The 1.6 is also up for grabs with Tecshift automated five-speed transmission. Apart from Tecshift, all powertrains can be ordered with Start/Stop functionality.
Standard equipment includes remote central locking with deadlocks, full steal bulkhead, trip computer, power steering, CD/radio and 12 volt power outlet in the dash.
Vauxhall has introduced a Sportive trim level, which offers air conditioning, metallic paint, body colour bumpers and door mirrors, nearside sliding door, height adjustable driver’s seat with armrest and lumbar support and full wheel covers.
Fiat has broken new ground with its Doblo by introducing the Work Up – a flatbed, drop side derivative. Fiat claims the Work Up’s flat load area can accommodate three Euro pallets. The load bay is 2.3m long by 1.8m wide and the payload capacity is a claimed 1000kg.
The load floor is made from multi-layer anti-slip wood and an underfloor compartment enables tools to be stored away from prying eyes and out of the elements. Load hooks, a ladder rack and a protective grille on the cab’s rear window are also fitted.

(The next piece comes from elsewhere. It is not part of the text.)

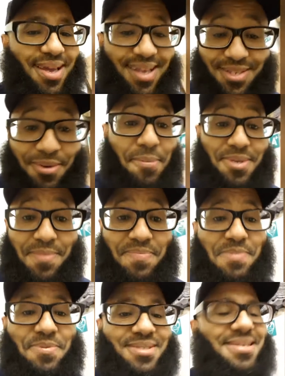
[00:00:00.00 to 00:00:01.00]
That's what some
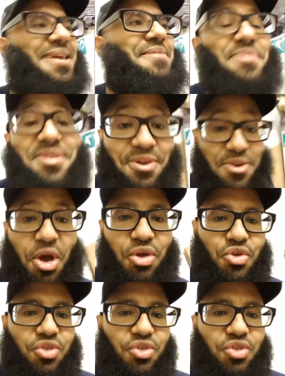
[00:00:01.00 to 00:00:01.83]
people say. But you're not.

Citroen has boosted the green credentials of its Berlingo range with the addition of an e-HDi Airdream micro-hybrid drivetrain. The most frugal model in the line-up now has claimed combined cycle consumption of 60.1mpg
and CO2 emissions of 123g/km, improvements of 19% and 17.5% respectively, according to the manufacturer. The Euro5 1.6 90hp engine incorporates stop/start technology.
Nissan enhanced its NV200 late last year with the introduction of a more powerful 110hp version of the 1.5-litre dCi engine fitted to the range. The Euro5 unit is mated to a six-speed manual gearbox and has claimed fuel consumption of 53.3mpg and CO2 output of 139g/CO2.
The flagship engine is available in SE and N-tec trim levels priced at £13,635 and £14,335 (excluding VAT) respectively.
Peugeot received a fillip when van leasing giant Northgate praised the reliability of its Partner van.
Northgate has more than 7,000 Partners on its UK fleet and John Fleet, UK Asset director, says: “The Peugeot Partner is arguably the best kept secret in the LCV sector, quite simply it never goes wrong. I can’t remember a time when the new Partner has proved problematic or had to visit a workshop for anything other than a routine service.”
Northgate claimed the Partner  records the lowest number of defects on its fleet.
Renault is about to revamp its light commercial line-up, with new trim levels for the Kangoo, as well as the larger Trafic and Master, The range will now run from Debut to Core and up to the top-spec Sport trim. The firm has also axed the baby Kangoo Compact from the model range, meaning the entry point is now the standard Kangoo.

Used up

In the used market, George Alexander, CV editor of Glass’s Guide, says clean examples of the Renault Kangoo are meeting Guide Trade at the first time of asking due to the limited numbers available.
Demand for Citroen Berlingos and Peugeot Partners firmed up towards the end of 2011 with early models being considered to represent particularly good value.
An excess of blue Vauxhall Combos turned off some buyers but the improved spec of 1.3 CDTis on 2006/7 plates helped bring that back.
Tidy, late-plate VW Caddy’s are still highly prized but prices for older, ex-utility contract models are on the slide.
 Ford Connect T200s are available and selling to Trade and the T220 has also improved its performance.